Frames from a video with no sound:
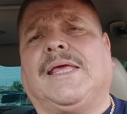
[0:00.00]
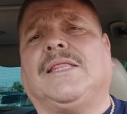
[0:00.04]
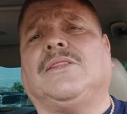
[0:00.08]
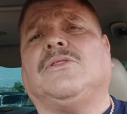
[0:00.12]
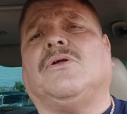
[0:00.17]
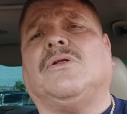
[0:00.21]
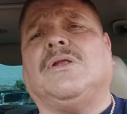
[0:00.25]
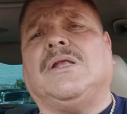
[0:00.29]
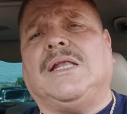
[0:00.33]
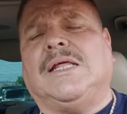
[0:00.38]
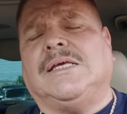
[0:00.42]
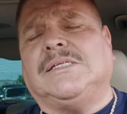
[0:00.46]
and
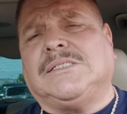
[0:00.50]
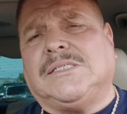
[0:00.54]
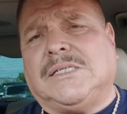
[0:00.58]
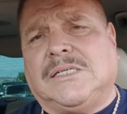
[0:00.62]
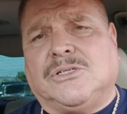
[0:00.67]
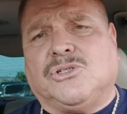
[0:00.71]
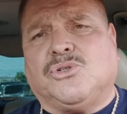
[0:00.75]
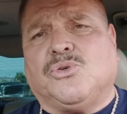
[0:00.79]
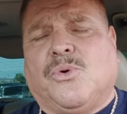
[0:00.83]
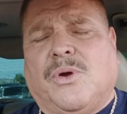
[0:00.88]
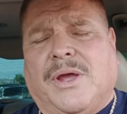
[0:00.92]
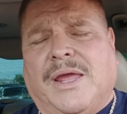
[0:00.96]
they're listening
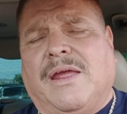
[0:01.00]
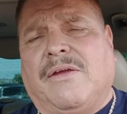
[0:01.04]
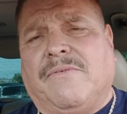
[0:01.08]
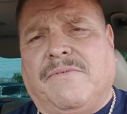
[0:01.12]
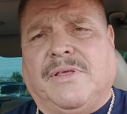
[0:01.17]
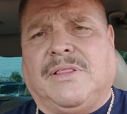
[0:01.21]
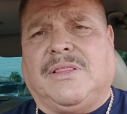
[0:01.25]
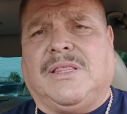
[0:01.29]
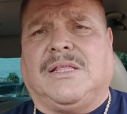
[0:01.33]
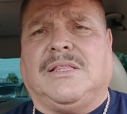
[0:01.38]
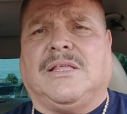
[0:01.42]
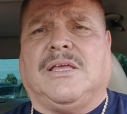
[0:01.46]
to
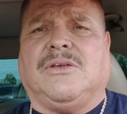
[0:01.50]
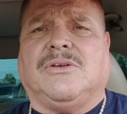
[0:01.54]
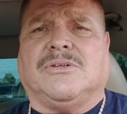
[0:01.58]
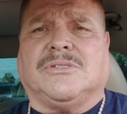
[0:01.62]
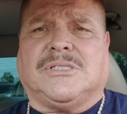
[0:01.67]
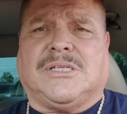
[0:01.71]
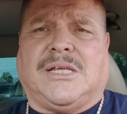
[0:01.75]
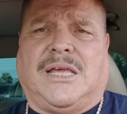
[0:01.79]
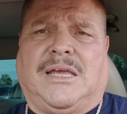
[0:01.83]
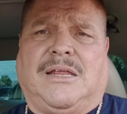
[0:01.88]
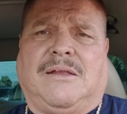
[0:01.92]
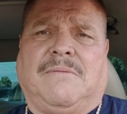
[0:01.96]
everything that you're
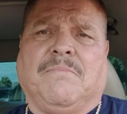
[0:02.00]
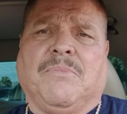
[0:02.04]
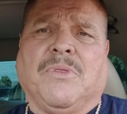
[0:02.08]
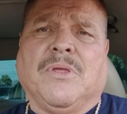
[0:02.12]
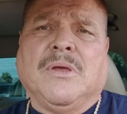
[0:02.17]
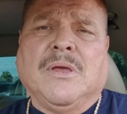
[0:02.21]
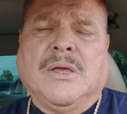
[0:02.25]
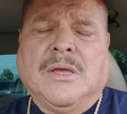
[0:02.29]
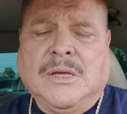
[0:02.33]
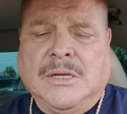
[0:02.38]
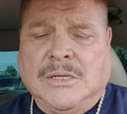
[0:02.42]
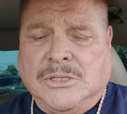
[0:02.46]
saying.
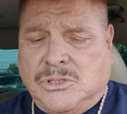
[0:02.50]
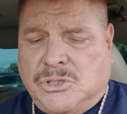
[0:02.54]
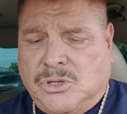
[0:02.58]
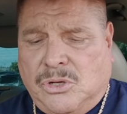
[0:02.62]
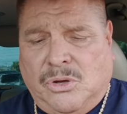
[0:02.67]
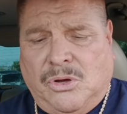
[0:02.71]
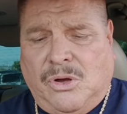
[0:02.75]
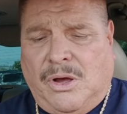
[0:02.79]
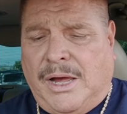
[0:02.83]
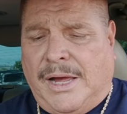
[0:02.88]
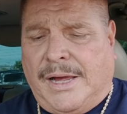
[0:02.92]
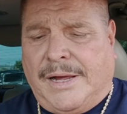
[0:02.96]

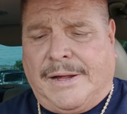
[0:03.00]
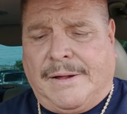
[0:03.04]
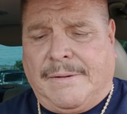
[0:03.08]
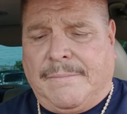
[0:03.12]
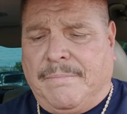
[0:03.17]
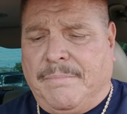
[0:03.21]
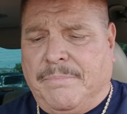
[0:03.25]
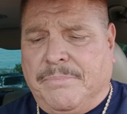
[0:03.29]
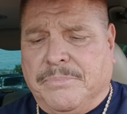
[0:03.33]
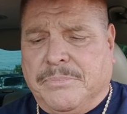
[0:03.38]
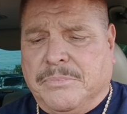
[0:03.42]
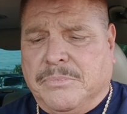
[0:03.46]
So uh,
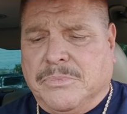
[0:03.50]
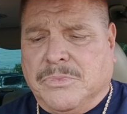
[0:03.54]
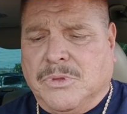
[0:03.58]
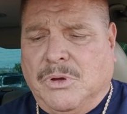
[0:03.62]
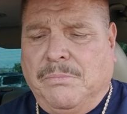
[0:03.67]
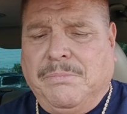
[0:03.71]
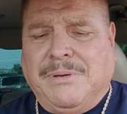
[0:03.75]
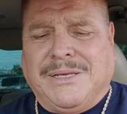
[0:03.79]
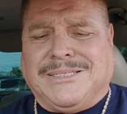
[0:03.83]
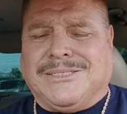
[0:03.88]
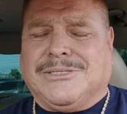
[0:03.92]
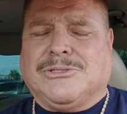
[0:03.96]
don't
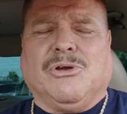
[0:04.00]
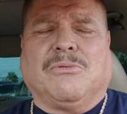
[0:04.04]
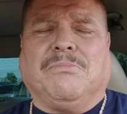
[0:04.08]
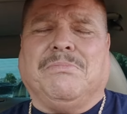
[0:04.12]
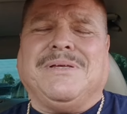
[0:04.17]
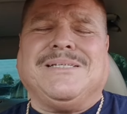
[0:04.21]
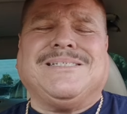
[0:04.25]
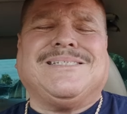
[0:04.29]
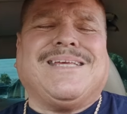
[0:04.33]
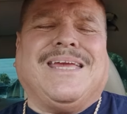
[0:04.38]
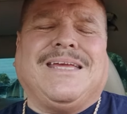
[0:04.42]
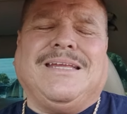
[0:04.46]
be don't
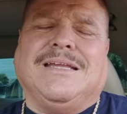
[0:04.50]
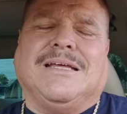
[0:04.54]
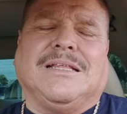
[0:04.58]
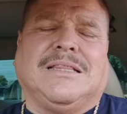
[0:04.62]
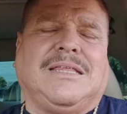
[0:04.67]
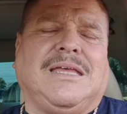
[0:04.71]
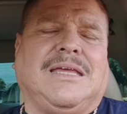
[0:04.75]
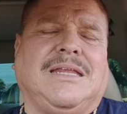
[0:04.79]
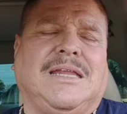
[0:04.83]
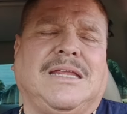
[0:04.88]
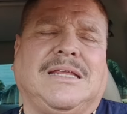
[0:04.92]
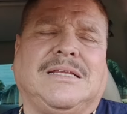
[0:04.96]
be saying
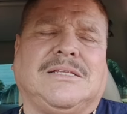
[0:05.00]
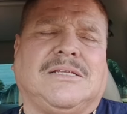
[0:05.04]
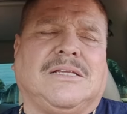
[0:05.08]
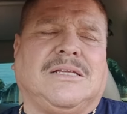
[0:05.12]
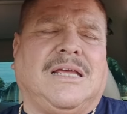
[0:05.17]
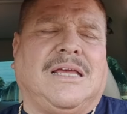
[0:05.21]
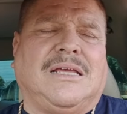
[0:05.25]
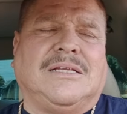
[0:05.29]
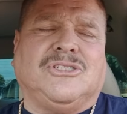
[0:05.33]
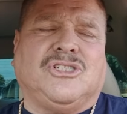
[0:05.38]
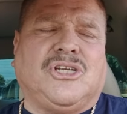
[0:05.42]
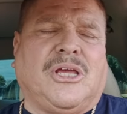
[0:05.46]
nothing in,
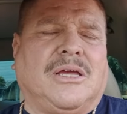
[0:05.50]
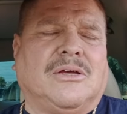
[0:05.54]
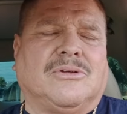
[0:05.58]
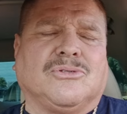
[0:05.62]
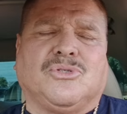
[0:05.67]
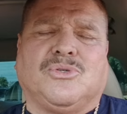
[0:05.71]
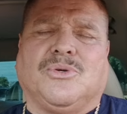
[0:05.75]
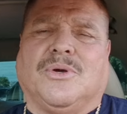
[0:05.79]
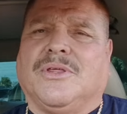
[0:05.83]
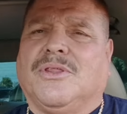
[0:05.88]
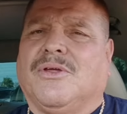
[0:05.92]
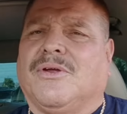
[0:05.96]
in jail
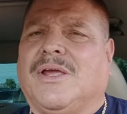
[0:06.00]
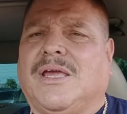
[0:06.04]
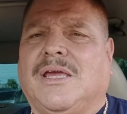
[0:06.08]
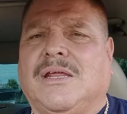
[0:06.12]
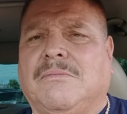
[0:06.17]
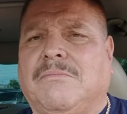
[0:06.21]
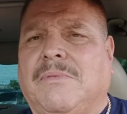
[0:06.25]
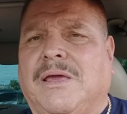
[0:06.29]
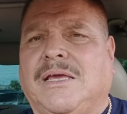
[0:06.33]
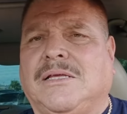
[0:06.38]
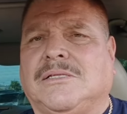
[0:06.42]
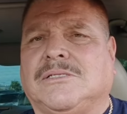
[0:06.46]
to other
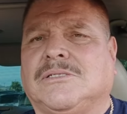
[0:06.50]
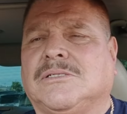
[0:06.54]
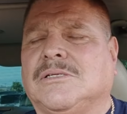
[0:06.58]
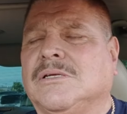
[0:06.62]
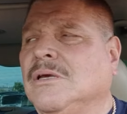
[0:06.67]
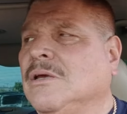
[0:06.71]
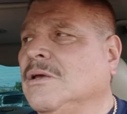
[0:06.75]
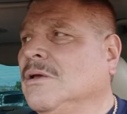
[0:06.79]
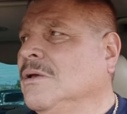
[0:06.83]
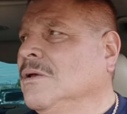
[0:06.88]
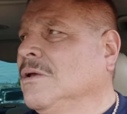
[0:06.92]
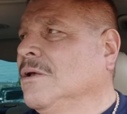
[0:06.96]
inmates.
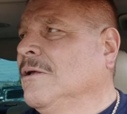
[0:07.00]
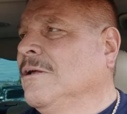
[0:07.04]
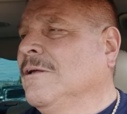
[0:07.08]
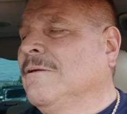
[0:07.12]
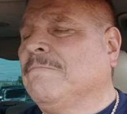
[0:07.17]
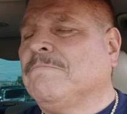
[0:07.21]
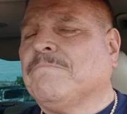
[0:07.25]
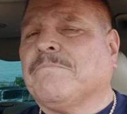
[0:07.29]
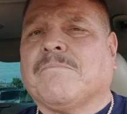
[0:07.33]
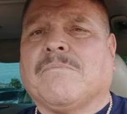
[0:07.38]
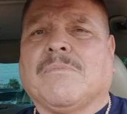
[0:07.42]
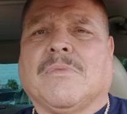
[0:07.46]

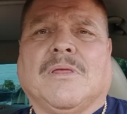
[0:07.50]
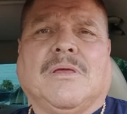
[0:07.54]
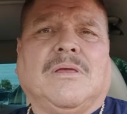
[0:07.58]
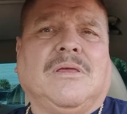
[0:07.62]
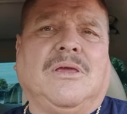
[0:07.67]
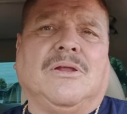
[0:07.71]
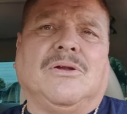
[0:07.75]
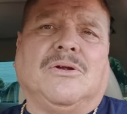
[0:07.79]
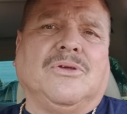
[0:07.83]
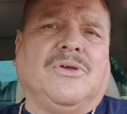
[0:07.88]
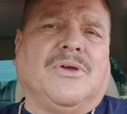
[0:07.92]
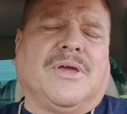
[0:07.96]
You
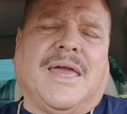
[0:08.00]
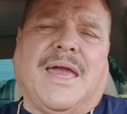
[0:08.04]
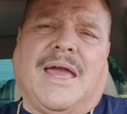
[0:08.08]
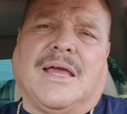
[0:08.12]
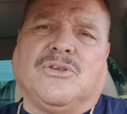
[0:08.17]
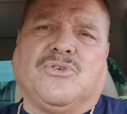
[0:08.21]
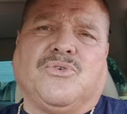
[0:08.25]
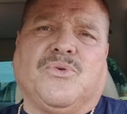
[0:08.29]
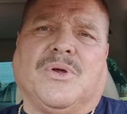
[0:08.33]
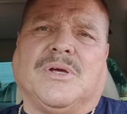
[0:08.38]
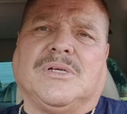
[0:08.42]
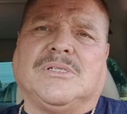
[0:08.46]
know, you
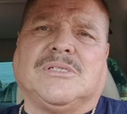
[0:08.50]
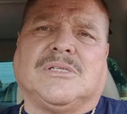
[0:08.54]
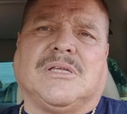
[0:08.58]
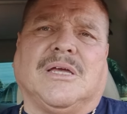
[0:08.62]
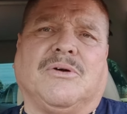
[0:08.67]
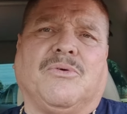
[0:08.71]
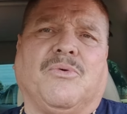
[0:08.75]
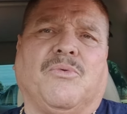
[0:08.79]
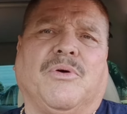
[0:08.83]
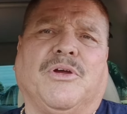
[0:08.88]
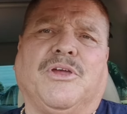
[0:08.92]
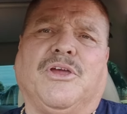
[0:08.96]
can't trust
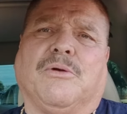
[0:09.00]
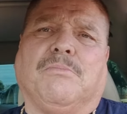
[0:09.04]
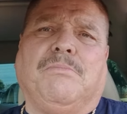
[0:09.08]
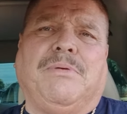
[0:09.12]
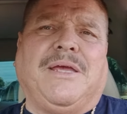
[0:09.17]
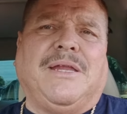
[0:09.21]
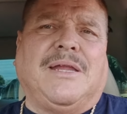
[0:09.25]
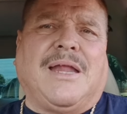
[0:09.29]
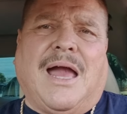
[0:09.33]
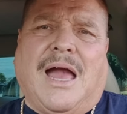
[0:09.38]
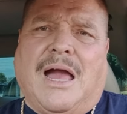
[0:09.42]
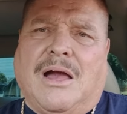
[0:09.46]
that where you're
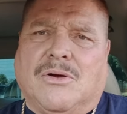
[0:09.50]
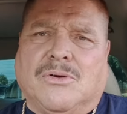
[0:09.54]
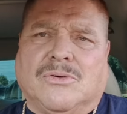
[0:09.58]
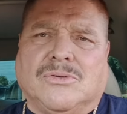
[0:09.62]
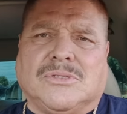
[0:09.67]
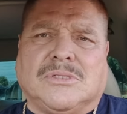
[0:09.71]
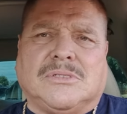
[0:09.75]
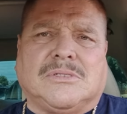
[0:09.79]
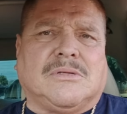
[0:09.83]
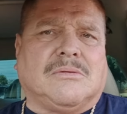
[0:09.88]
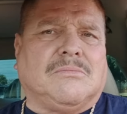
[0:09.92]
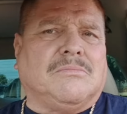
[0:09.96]
being
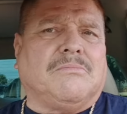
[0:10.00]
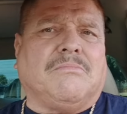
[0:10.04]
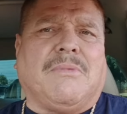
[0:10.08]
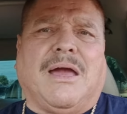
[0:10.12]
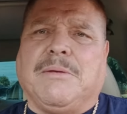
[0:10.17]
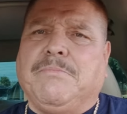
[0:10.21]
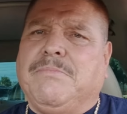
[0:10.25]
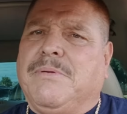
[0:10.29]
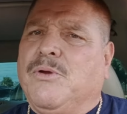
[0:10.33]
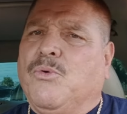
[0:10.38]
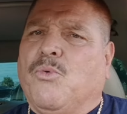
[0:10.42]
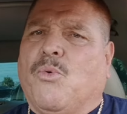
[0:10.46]
housed
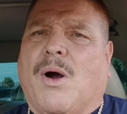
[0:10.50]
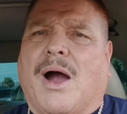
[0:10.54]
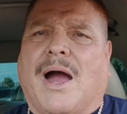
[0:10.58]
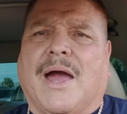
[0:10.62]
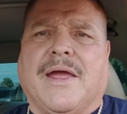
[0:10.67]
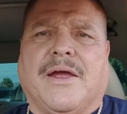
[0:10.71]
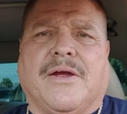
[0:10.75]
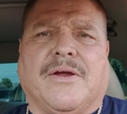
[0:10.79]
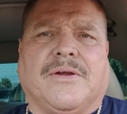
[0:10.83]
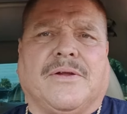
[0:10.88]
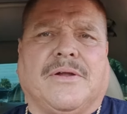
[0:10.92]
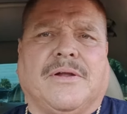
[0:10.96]
might be
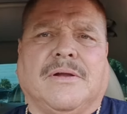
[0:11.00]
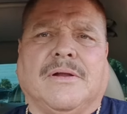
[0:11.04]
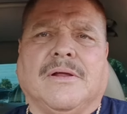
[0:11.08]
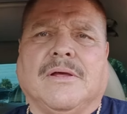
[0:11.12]
wired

---+---

TASK TO COMPLETE -
Pictures excluded, set down all the entries exactly.

ANSWER SECTION -
Frames from a video with no sound:
[0:00.00]
[0:00.04]
[0:00.08]
[0:00.12]
[0:00.17]
[0:00.21]
[0:00.25]
[0:00.29]
[0:00.33]
[0:00.38]
[0:00.42]
[0:00.46]
and
[0:00.50]
[0:00.54]
[0:00.58]
[0:00.62]
[0:00.67]
[0:00.71]
[0:00.75]
[0:00.79]
[0:00.83]
[0:00.88]
[0:00.92]
[0:00.96]
they're listening
[0:01.00]
[0:01.04]
[0:01.08]
[0:01.12]
[0:01.17]
[0:01.21]
[0:01.25]
[0:01.29]
[0:01.33]
[0:01.38]
[0:01.42]
[0:01.46]
to
[0:01.50]
[0:01.54]
[0:01.58]
[0:01.62]
[0:01.67]
[0:01.71]
[0:01.75]
[0:01.79]
[0:01.83]
[0:01.88]
[0:01.92]
[0:01.96]
everything that you're
[0:02.00]
[0:02.04]
[0:02.08]
[0:02.12]
[0:02.17]
[0:02.21]
[0:02.25]
[0:02.29]
[0:02.33]
[0:02.38]
[0:02.42]
[0:02.46]
saying.
[0:02.50]
[0:02.54]
[0:02.58]
[0:02.62]
[0:02.67]
[0:02.71]
[0:02.75]
[0:02.79]
[0:02.83]
[0:02.88]
[0:02.92]
[0:02.96]

[0:03.00]
[0:03.04]
[0:03.08]
[0:03.12]
[0:03.17]
[0:03.21]
[0:03.25]
[0:03.29]
[0:03.33]
[0:03.38]
[0:03.42]
[0:03.46]
So uh,
[0:03.50]
[0:03.54]
[0:03.58]
[0:03.62]
[0:03.67]
[0:03.71]
[0:03.75]
[0:03.79]
[0:03.83]
[0:03.88]
[0:03.92]
[0:03.96]
don't
[0:04.00]
[0:04.04]
[0:04.08]
[0:04.12]
[0:04.17]
[0:04.21]
[0:04.25]
[0:04.29]
[0:04.33]
[0:04.38]
[0:04.42]
[0:04.46]
be don't
[0:04.50]
[0:04.54]
[0:04.58]
[0:04.62]
[0:04.67]
[0:04.71]
[0:04.75]
[0:04.79]
[0:04.83]
[0:04.88]
[0:04.92]
[0:04.96]
be saying
[0:05.00]
[0:05.04]
[0:05.08]
[0:05.12]
[0:05.17]
[0:05.21]
[0:05.25]
[0:05.29]
[0:05.33]
[0:05.38]
[0:05.42]
[0:05.46]
nothing in,
[0:05.50]
[0:05.54]
[0:05.58]
[0:05.62]
[0:05.67]
[0:05.71]
[0:05.75]
[0:05.79]
[0:05.83]
[0:05.88]
[0:05.92]
[0:05.96]
in jail
[0:06.00]
[0:06.04]
[0:06.08]
[0:06.12]
[0:06.17]
[0:06.21]
[0:06.25]
[0:06.29]
[0:06.33]
[0:06.38]
[0:06.42]
[0:06.46]
to other
[0:06.50]
[0:06.54]
[0:06.58]
[0:06.62]
[0:06.67]
[0:06.71]
[0:06.75]
[0:06.79]
[0:06.83]
[0:06.88]
[0:06.92]
[0:06.96]
inmates.
[0:07.00]
[0:07.04]
[0:07.08]
[0:07.12]
[0:07.17]
[0:07.21]
[0:07.25]
[0:07.29]
[0:07.33]
[0:07.38]
[0:07.42]
[0:07.46]

[0:07.50]
[0:07.54]
[0:07.58]
[0:07.62]
[0:07.67]
[0:07.71]
[0:07.75]
[0:07.79]
[0:07.83]
[0:07.88]
[0:07.92]
[0:07.96]
You
[0:08.00]
[0:08.04]
[0:08.08]
[0:08.12]
[0:08.17]
[0:08.21]
[0:08.25]
[0:08.29]
[0:08.33]
[0:08.38]
[0:08.42]
[0:08.46]
know, you
[0:08.50]
[0:08.54]
[0:08.58]
[0:08.62]
[0:08.67]
[0:08.71]
[0:08.75]
[0:08.79]
[0:08.83]
[0:08.88]
[0:08.92]
[0:08.96]
can't trust
[0:09.00]
[0:09.04]
[0:09.08]
[0:09.12]
[0:09.17]
[0:09.21]
[0:09.25]
[0:09.29]
[0:09.33]
[0:09.38]
[0:09.42]
[0:09.46]
that where you're
[0:09.50]
[0:09.54]
[0:09.58]
[0:09.62]
[0:09.67]
[0:09.71]
[0:09.75]
[0:09.79]
[0:09.83]
[0:09.88]
[0:09.92]
[0:09.96]
being
[0:10.00]
[0:10.04]
[0:10.08]
[0:10.12]
[0:10.17]
[0:10.21]
[0:10.25]
[0:10.29]
[0:10.33]
[0:10.38]
[0:10.42]
[0:10.46]
housed
[0:10.50]
[0:10.54]
[0:10.58]
[0:10.62]
[0:10.67]
[0:10.71]
[0:10.75]
[0:10.79]
[0:10.83]
[0:10.88]
[0:10.92]
[0:10.96]
might be
[0:11.00]
[0:11.04]
[0:11.08]
[0:11.12]
wired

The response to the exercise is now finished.